Une boucherie casher de Bâle, en Suisse, a été vandalisée quatre fois en un mois. Les résidents juifs de la ville y voient une campagne d’intimidation antisémite.
Dans l’une de ces attaques, les auteurs non-identifiés ont retiré la lettre J du mois « juif » de la devanture du magasin, ainsi que deux lettres hébraïques du mot casher.
Dimanche, la vitrine de la boutique a été cassée, selon le journal suisse juif Tachles.
Leopold Stefansky, président de la communauté juive de Bâle, a qualifié ces incidents d’ « attaques antisémites », a rapporté le site 20Min.
Erneute Attacke auf jüdische Metzgerei in #Basel. Bereits die vierte Sachbeschädigung innerhalb eines Monats https://t.co/SSx5JzLsbI #Antisemitismus #antisemitism pic.twitter.com/lk0rfRrQix
— Michel Schultheiss (@SchuMichelada) October 21, 2018
Jonathan Kreutner, secrétaire générale de la FSCI, la fédération des juifs suisses, a déclaré à 20Min que les incidents « préoccupent » les membres de la communauté.
Le site d’information a indiqué que la police enquête sur les incidents.

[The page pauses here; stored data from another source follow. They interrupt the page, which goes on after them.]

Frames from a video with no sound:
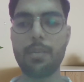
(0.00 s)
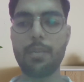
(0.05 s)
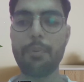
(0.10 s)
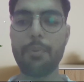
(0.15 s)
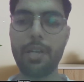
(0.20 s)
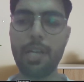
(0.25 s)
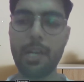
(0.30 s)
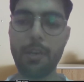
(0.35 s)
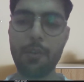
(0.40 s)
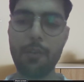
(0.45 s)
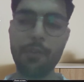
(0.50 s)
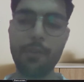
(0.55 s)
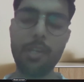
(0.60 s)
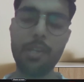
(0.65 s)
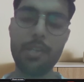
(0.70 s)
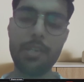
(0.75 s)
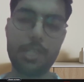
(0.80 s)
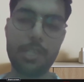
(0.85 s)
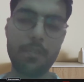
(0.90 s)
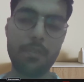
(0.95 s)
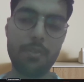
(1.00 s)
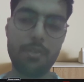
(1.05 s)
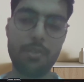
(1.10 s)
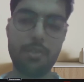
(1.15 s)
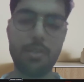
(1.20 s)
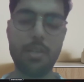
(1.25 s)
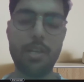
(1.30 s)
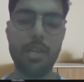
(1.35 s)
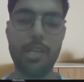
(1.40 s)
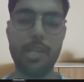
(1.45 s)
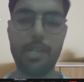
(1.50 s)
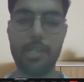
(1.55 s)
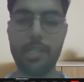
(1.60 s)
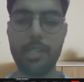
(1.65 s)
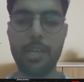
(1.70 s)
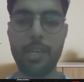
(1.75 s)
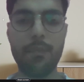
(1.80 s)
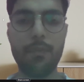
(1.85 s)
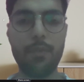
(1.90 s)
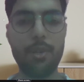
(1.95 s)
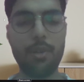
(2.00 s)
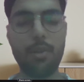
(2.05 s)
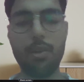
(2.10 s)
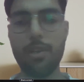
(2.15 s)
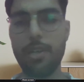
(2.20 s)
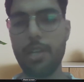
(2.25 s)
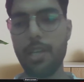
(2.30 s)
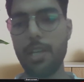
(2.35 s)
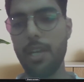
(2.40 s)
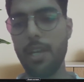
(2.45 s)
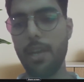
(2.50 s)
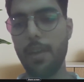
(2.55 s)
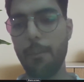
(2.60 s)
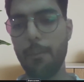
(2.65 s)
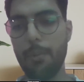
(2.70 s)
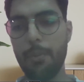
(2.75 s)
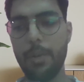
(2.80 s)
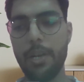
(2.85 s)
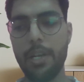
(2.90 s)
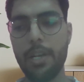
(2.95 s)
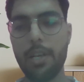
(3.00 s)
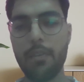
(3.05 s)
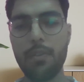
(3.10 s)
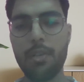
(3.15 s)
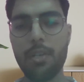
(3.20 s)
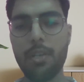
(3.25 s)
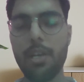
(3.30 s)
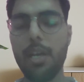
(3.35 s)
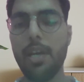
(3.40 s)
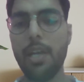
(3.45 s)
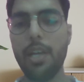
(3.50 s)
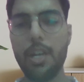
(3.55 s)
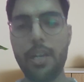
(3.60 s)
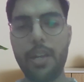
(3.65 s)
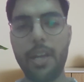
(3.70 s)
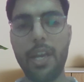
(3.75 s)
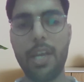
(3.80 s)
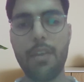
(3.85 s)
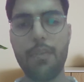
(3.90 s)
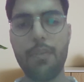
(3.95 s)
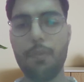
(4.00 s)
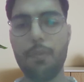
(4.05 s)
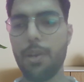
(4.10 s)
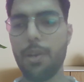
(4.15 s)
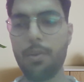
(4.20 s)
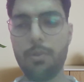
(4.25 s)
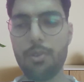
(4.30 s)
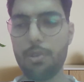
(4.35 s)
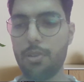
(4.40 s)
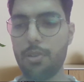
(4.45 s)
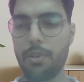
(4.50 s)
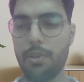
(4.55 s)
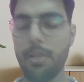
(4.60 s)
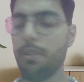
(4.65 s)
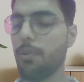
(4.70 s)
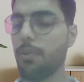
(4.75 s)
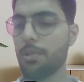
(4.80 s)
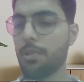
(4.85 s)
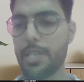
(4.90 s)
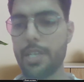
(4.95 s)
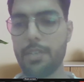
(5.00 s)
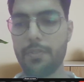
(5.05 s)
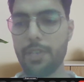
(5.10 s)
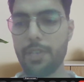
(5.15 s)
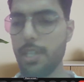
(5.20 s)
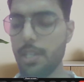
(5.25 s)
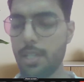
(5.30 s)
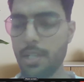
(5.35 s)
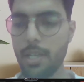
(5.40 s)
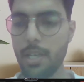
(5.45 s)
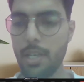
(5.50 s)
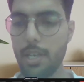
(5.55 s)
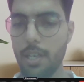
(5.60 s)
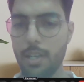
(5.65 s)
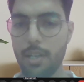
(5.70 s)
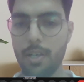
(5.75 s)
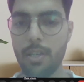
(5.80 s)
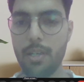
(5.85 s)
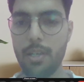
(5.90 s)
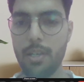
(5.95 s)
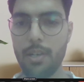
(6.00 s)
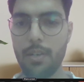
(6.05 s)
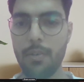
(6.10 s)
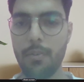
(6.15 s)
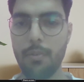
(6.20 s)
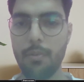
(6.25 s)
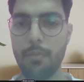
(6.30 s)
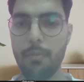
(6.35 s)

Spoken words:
is the peak traffic we receive at the time. We already implemented our 10, 15 nodes as well. Uh,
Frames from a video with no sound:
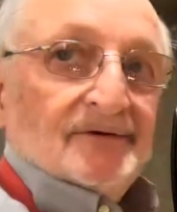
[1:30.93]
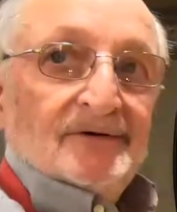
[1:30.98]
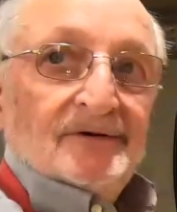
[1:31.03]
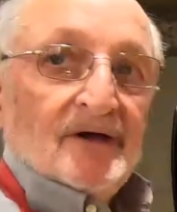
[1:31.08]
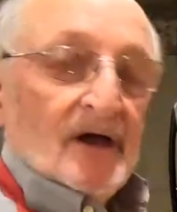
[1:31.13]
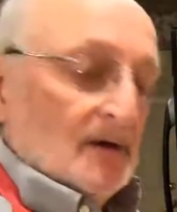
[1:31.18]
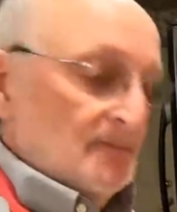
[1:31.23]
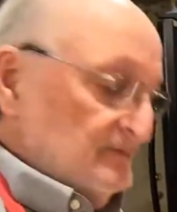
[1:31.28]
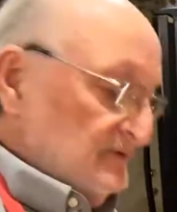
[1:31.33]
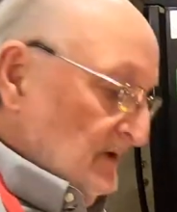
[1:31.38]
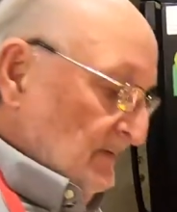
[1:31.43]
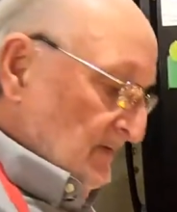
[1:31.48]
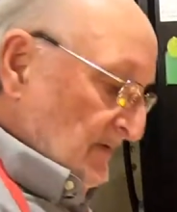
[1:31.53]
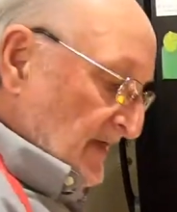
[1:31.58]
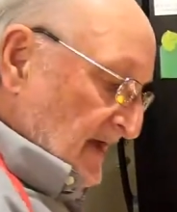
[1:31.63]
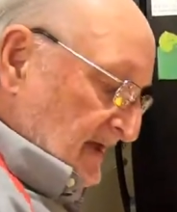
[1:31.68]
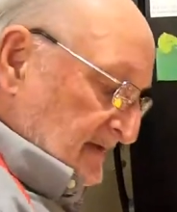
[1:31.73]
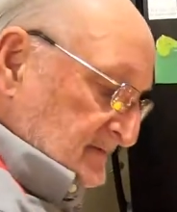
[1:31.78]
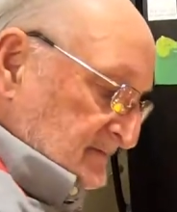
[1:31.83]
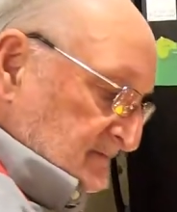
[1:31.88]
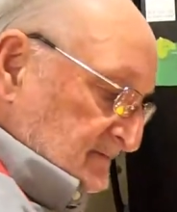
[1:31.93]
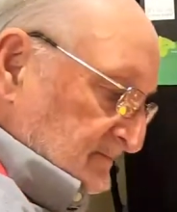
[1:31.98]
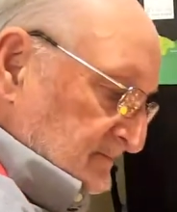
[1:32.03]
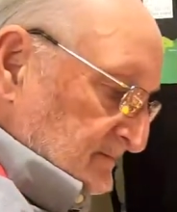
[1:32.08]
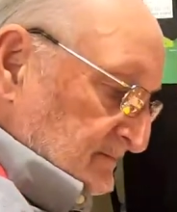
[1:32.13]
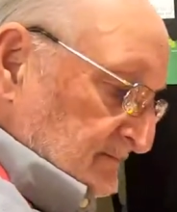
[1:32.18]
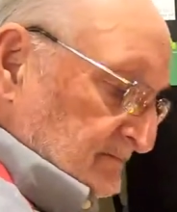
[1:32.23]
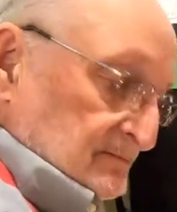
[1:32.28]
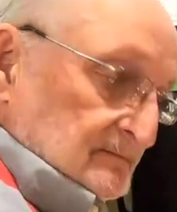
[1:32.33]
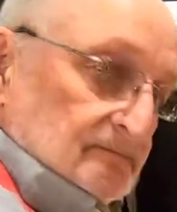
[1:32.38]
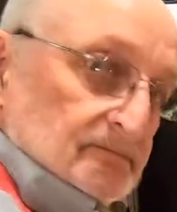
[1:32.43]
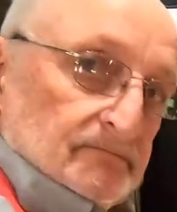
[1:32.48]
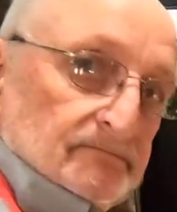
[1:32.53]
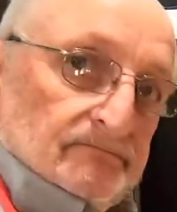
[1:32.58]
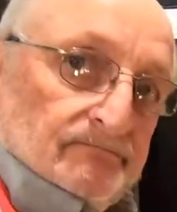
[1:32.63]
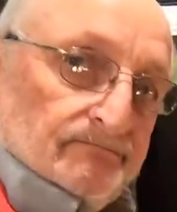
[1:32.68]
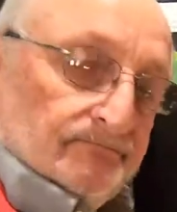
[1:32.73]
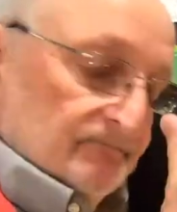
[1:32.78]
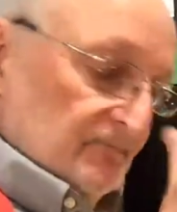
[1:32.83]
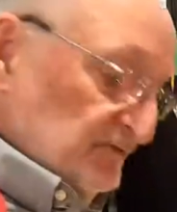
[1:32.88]
calm some of that
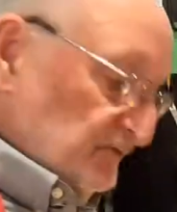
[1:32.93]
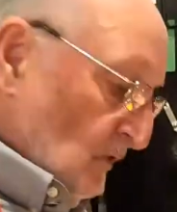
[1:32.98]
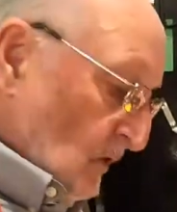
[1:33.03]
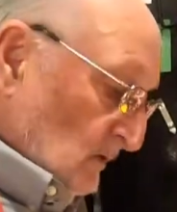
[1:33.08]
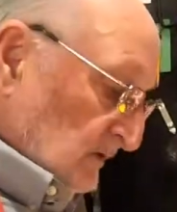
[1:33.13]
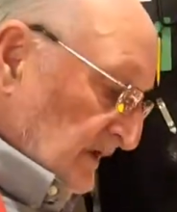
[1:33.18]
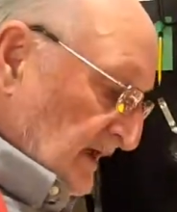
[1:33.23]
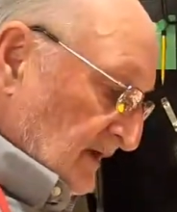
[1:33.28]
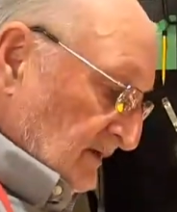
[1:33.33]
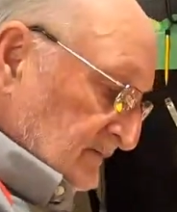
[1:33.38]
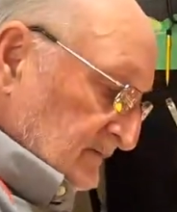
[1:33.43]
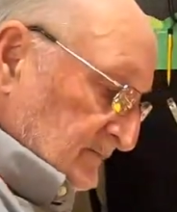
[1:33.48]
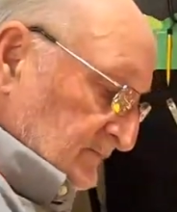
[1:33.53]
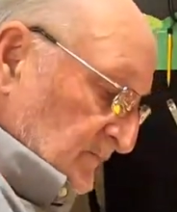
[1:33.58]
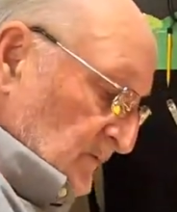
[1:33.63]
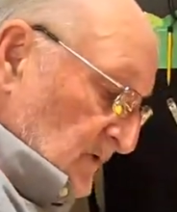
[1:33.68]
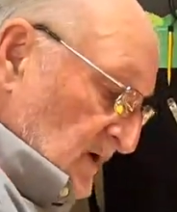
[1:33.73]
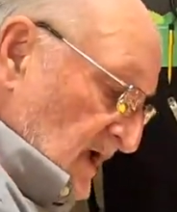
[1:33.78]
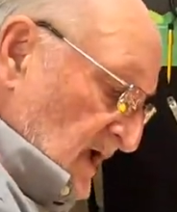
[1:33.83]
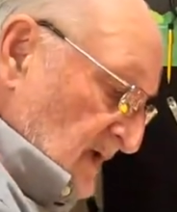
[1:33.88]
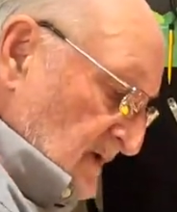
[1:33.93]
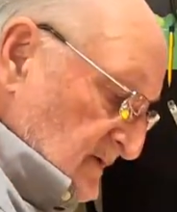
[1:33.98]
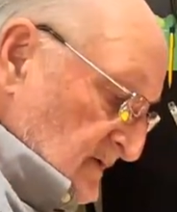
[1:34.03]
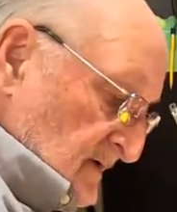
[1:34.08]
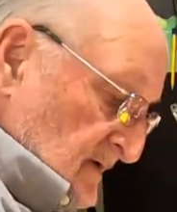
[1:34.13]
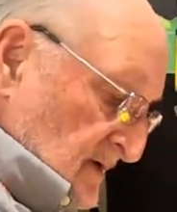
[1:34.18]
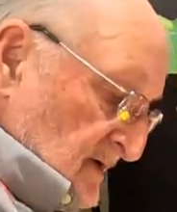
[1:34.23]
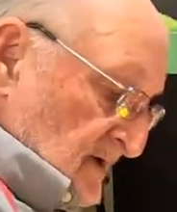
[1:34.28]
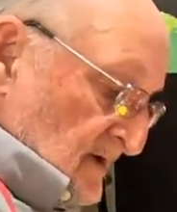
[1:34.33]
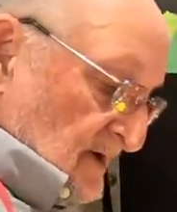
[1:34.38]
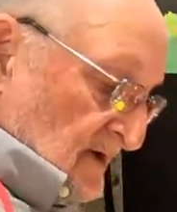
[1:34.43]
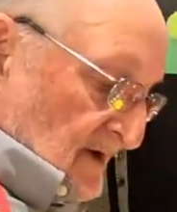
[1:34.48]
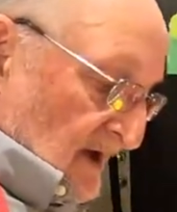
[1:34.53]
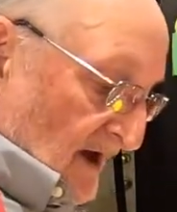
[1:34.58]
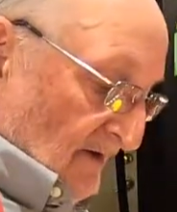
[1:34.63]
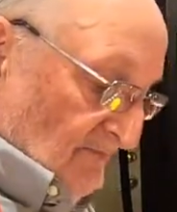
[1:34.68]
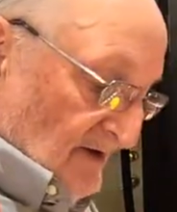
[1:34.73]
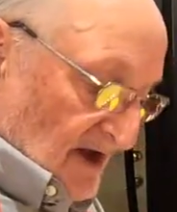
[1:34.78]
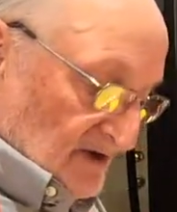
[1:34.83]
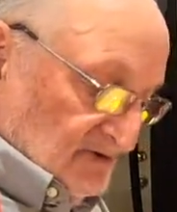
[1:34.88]
salt out. Okay.
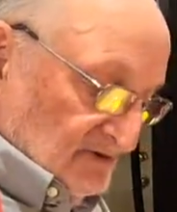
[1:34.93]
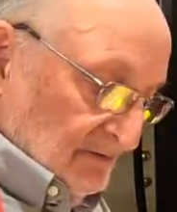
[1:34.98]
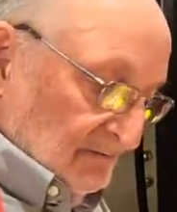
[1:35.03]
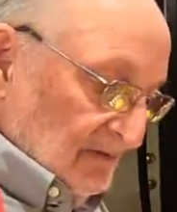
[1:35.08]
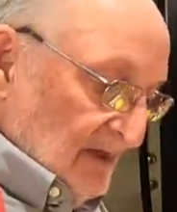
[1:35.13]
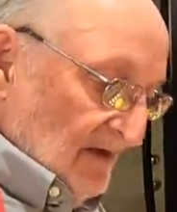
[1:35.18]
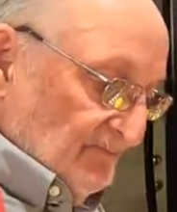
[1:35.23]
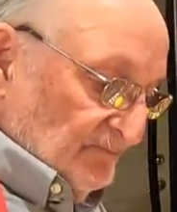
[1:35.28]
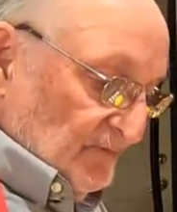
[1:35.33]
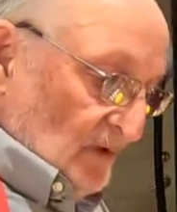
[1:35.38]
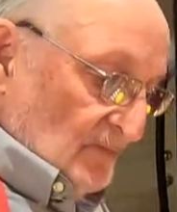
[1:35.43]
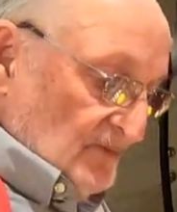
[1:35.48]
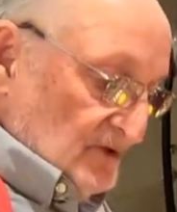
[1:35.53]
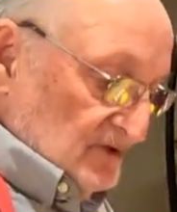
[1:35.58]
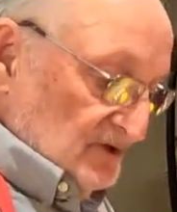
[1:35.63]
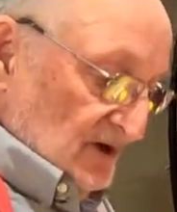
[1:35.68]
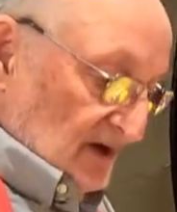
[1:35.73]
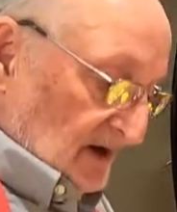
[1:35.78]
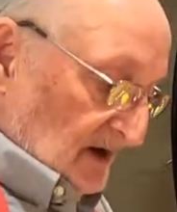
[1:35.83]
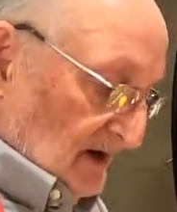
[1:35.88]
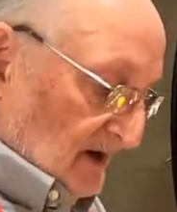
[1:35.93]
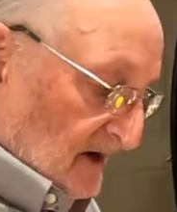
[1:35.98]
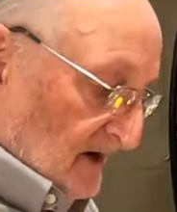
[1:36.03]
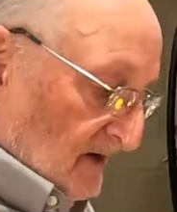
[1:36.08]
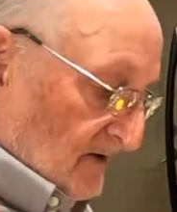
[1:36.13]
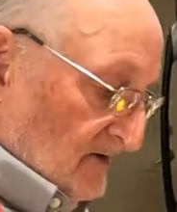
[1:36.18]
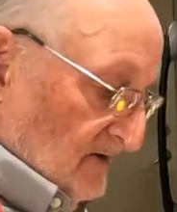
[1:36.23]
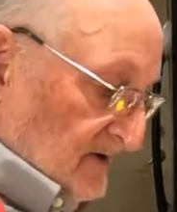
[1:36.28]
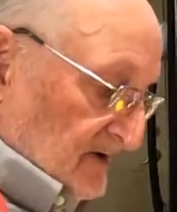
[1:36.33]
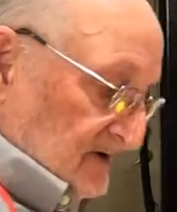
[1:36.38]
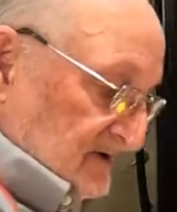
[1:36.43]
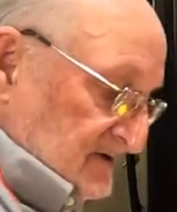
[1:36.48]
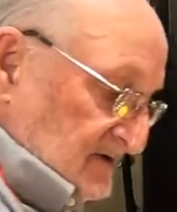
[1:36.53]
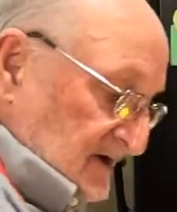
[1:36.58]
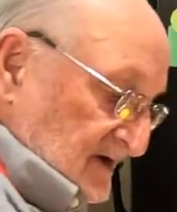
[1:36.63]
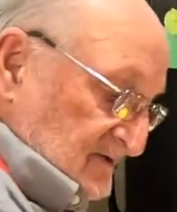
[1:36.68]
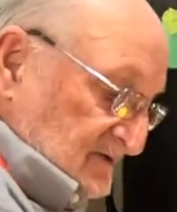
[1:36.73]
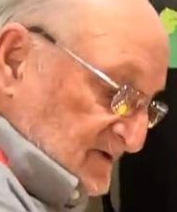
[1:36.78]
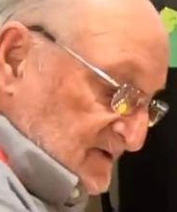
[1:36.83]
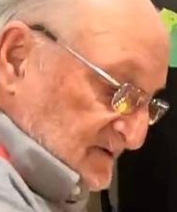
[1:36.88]
I've got some leftover chicken here. You can
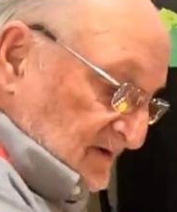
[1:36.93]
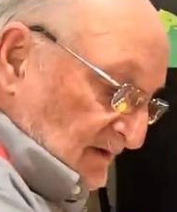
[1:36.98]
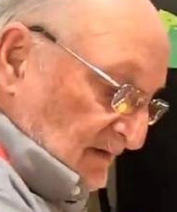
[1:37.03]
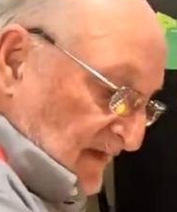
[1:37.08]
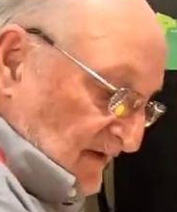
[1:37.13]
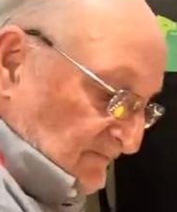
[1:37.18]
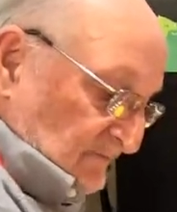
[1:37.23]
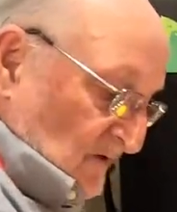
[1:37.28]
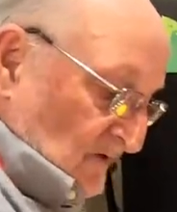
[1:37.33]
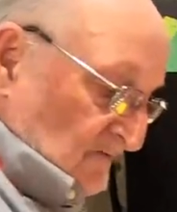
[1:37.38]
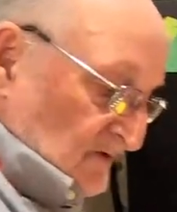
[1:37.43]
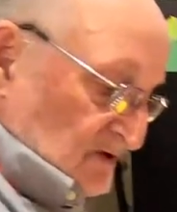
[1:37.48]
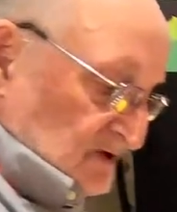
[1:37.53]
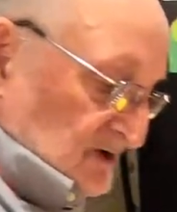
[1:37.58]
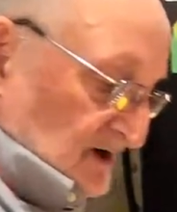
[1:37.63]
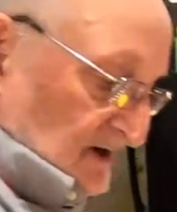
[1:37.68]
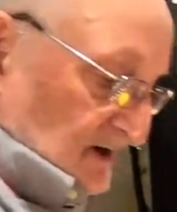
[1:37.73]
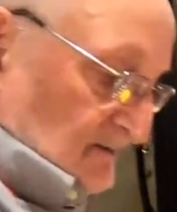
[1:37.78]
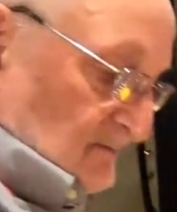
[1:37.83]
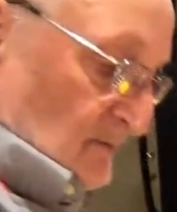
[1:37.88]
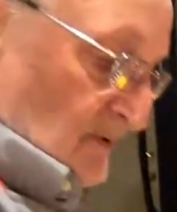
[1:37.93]
see it's just a leftover chicken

Stefansky a déclaré que la communauté envisage de faire appel à une société de vigiles et d’installer un système de vidéo-surveillance, « mais cela a un coût », a-t-il dit à 20Min.
Lettre de la devanture arrachée, porte et fenêtre brisées: les attaques se multiplient contre un commerce kascher de Bâle. https://t.co/zeA8605mZM
— 20 minutes (@20minutesOnline) October 24, 2018
En 2016, le service de lutte anti-racisme du ministère de l’Intérieur suisse a publié un rapport indiquant que les juifs de Suisse devaient assurer le coût de leur sécurité, même si cela relève normalement du gouvernement.
Après un tollé général, une motion appelant le gouvernement fédéral à financer les frais liés à la sécurité des juifs suisses, estimés à 450 000 dollars par an, a été adoptée par la Chambre haute et la Chambre basse du parlement suisse, et approuvée par le gouvernement au début de l’année.